Evaluating the indefinite integral $\int \frac {x^7-1}{\log x}dx$ The integral to be evaluated is  $$\int \frac {x^7-1}{\log x}dx$$
The actual question was to find the definite integral of the above in the limits $0$ to $1$. I could not apply any of the usual tricks to find that integral, hence I thought finding the indefinite integral first and then applying the limits would be the best way to evaluate the same.
I tried applying trigonometric substitution, which did'nt work. I also tried putting $x=e^t$, hoping to simplify the integral but that did not give me any results either. 
How should I proceed to evaluate this integral?
 A: Since you asked about the indefinite integral, I will introduce a couple of identities and definitions:
$${\rm li} (x) =   \int_0^x \frac{dt}{\ln t} \tag{1}$$
$$\operatorname{li}(x)=\operatorname{Ei}(\ln{x}) \tag{2}$$
$$\operatorname{Ei}(x)=-\int_{-x}^{\infty}\frac{e^{-t}}t\,dt. \tag{3}$$
Where ${\rm li} (x)$ is the logarithmic integral, and $\operatorname{Ei}(x)$ is the exponential integral.

Start by using the substitution you attempted, it is a good one:
$$x=e^t \iff dx=e^t ~dt$$
Hence giving:
$$\int \frac{x^7-1}{\ln{x}}~dx=\int \frac{e^{7t}-1}{t}\cdot e^t~dt=\int \frac{e^{8t}-e^t}{t}~dt=\color{green}{\int \frac{e^{8t}}{t}~dt}-\color{blue}{\int \frac{e^t}{t}~dt}$$
Substituting $u=8t$ on the $\color{green}{\text{green}}$ integral and applying $(3)$, we have:
$$\int \frac{e^{8t}}{t}~dt=\int \frac{e^u}{u}~du=\operatorname*{Ei}(u)+c_1=\operatorname*{Ei}(8\ln{x})+c_1$$
The $\color{blue}{\text{blue}}$ integral is easy, we can apply $(3)$, then apply $(2)$.

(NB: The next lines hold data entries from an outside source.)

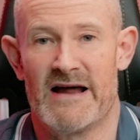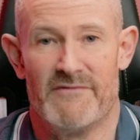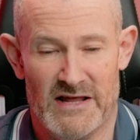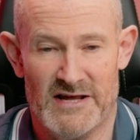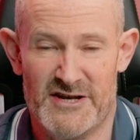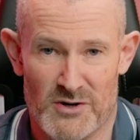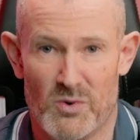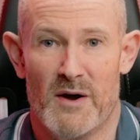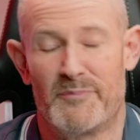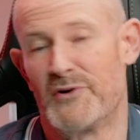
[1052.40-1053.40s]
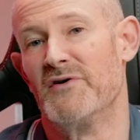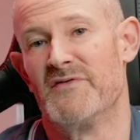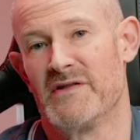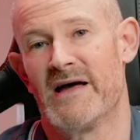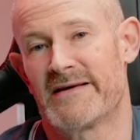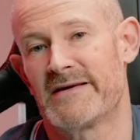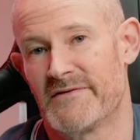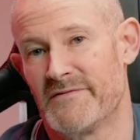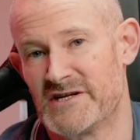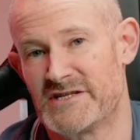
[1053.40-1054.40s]
And I really do approve and
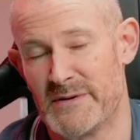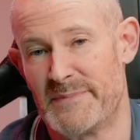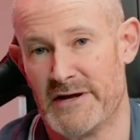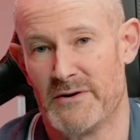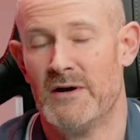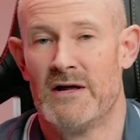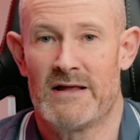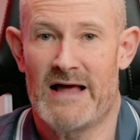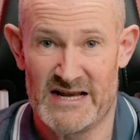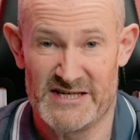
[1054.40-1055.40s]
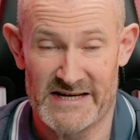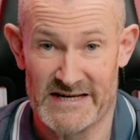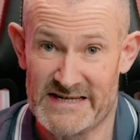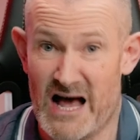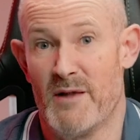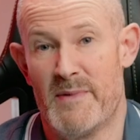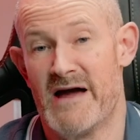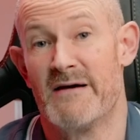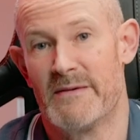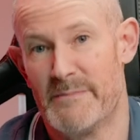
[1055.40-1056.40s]
like this CPU, as you can tell
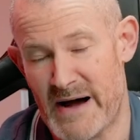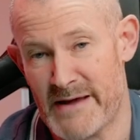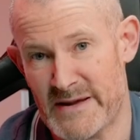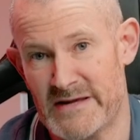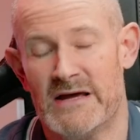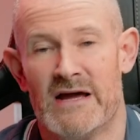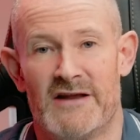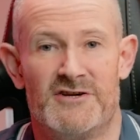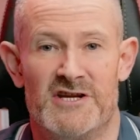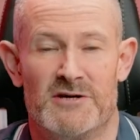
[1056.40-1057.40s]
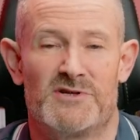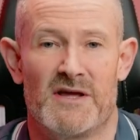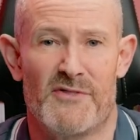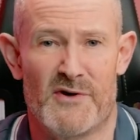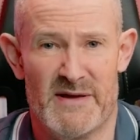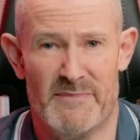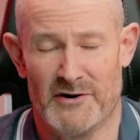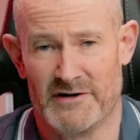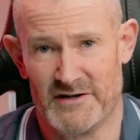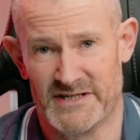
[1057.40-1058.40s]
by me introducing three
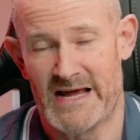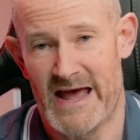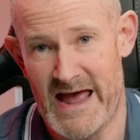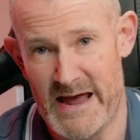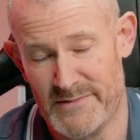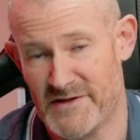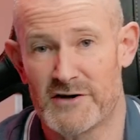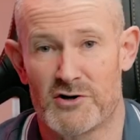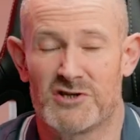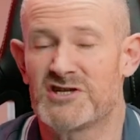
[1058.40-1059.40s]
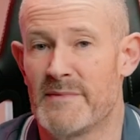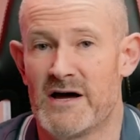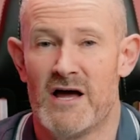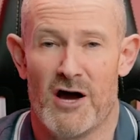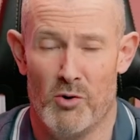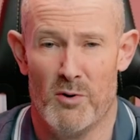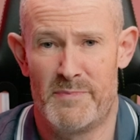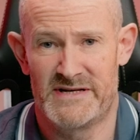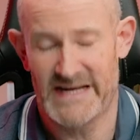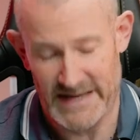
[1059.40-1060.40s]
bundles aimed at the customer who would
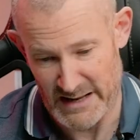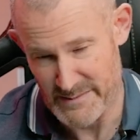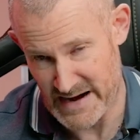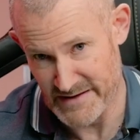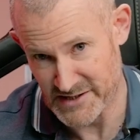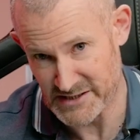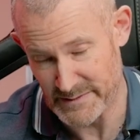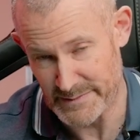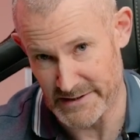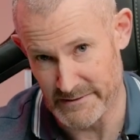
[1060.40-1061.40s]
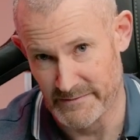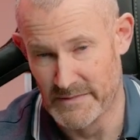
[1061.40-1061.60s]
particularly buy the CPU.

$$\int \frac{e^t}{t}~dt=\operatorname*{Ei}(t)+c_2=\operatorname*{Ei}(\ln{x})+c_2=\operatorname*{li}(x)+c_2$$
Combining the two results, we obtain the desired result.
$$\bbox[5px,border:2px solid #C0A000]{\int \frac{x^7-1}{\ln{x}}~dx=\operatorname*{Ei}(8\ln{x})-\operatorname*{li}(x)+C}$$

Edit: Just to make the answer more slick, you can separate the integrals immediately:
$$\int \frac{x^7-1}{\ln{x}}~dx=\color{#0066ff}{\int \frac{x^7}{\ln{x}}~dx}-\color{#990000}{\int \frac{1}{\ln{x}}~dx}$$
For the $\color{#0066ff}{\text{light blue}}$ integral, we can substitute $x=e^{t/8}$ to obtain:
$$\int \frac{x^7}{\ln{x}}~dx=\int \frac{e^t}{t}~dt=\operatorname*{Ei}(t)+c_1=\operatorname*{Ei}(8\ln{x})+c_1$$
And for the $\color{#990000}{\text{red}}$ integral, we can just immediately apply $(1)$:
$$\int \frac{1}{\ln{x}}~dx=\operatorname*{li}(x)+c_2$$
Combining the two results gives the same answer as the previous approach.
A: You said you originally wanted to solve the definite integral for $x \in [0, 1]$ so I will demonstrate how to do it without resorting to finding the primitive. To solve this integral, we use the Feynman trick of differentiating under the integral. First, consider
\begin{align}
I(\alpha) &= \int_{0}^{1} \frac{x^{\alpha} - 1}{\log (x)} dx \tag 1
\end{align}
Differentiating with respect to $\alpha$ gives
\begin{align}
I'(\alpha) &= \int_{0}^{1} \frac{d}{d \alpha} \left( \frac{x^{\alpha} - 1}{\log (x)} \right) dx \\
&=\int_{0}^{1} \frac{\log (x) \cdot x^{\alpha}}{\log (x)} dx \\
&= \int_{0}^{1} x^{\alpha} dx \\
&= \frac{1}{\alpha + 1}
\end{align}
and then integrating $I'$ yields
\begin{align}
\implies I(\alpha) &= \int \frac{1}{\alpha + 1} d \alpha \\
&= \ln(\alpha + 1) + C
\end{align}
Note that in $(1)$ we have $I(0) = 0$ and so we find $C = 0$. Therefore
\begin{align}
I(\alpha) &= \ln(\alpha + 1) \\
\end{align}
and evaluating at $\alpha = 7$ gives the result.